Exercise aim: Pick every line from the data below that contains the string "with" and copy it.

━━ Material to process ━━

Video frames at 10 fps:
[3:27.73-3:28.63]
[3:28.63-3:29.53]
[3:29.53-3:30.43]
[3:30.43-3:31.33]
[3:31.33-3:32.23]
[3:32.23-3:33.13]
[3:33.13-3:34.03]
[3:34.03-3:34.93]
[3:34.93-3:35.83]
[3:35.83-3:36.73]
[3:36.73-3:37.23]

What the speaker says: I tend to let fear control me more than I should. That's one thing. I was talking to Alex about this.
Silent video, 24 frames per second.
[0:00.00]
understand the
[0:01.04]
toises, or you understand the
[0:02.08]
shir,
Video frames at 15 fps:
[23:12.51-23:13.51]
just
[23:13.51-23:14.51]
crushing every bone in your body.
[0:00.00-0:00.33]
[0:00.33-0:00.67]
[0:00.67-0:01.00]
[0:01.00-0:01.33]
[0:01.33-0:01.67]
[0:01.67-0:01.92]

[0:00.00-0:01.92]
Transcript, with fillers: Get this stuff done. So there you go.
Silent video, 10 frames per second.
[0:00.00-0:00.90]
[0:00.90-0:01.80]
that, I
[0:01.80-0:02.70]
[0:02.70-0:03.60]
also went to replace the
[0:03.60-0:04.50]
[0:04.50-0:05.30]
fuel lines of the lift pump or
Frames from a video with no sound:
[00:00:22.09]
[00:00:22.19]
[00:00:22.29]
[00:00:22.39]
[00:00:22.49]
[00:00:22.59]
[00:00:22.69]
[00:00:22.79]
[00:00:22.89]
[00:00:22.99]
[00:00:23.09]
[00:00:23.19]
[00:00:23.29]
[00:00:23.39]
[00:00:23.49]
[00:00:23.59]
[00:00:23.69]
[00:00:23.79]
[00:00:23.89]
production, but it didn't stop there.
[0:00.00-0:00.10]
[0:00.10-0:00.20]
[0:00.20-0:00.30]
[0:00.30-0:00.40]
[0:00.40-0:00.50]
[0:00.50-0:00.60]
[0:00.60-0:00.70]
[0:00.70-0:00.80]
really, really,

━━━

Written solution:
Transcript, with fillers: Get this stuff done. So there you go.
Frames from a video with no sound:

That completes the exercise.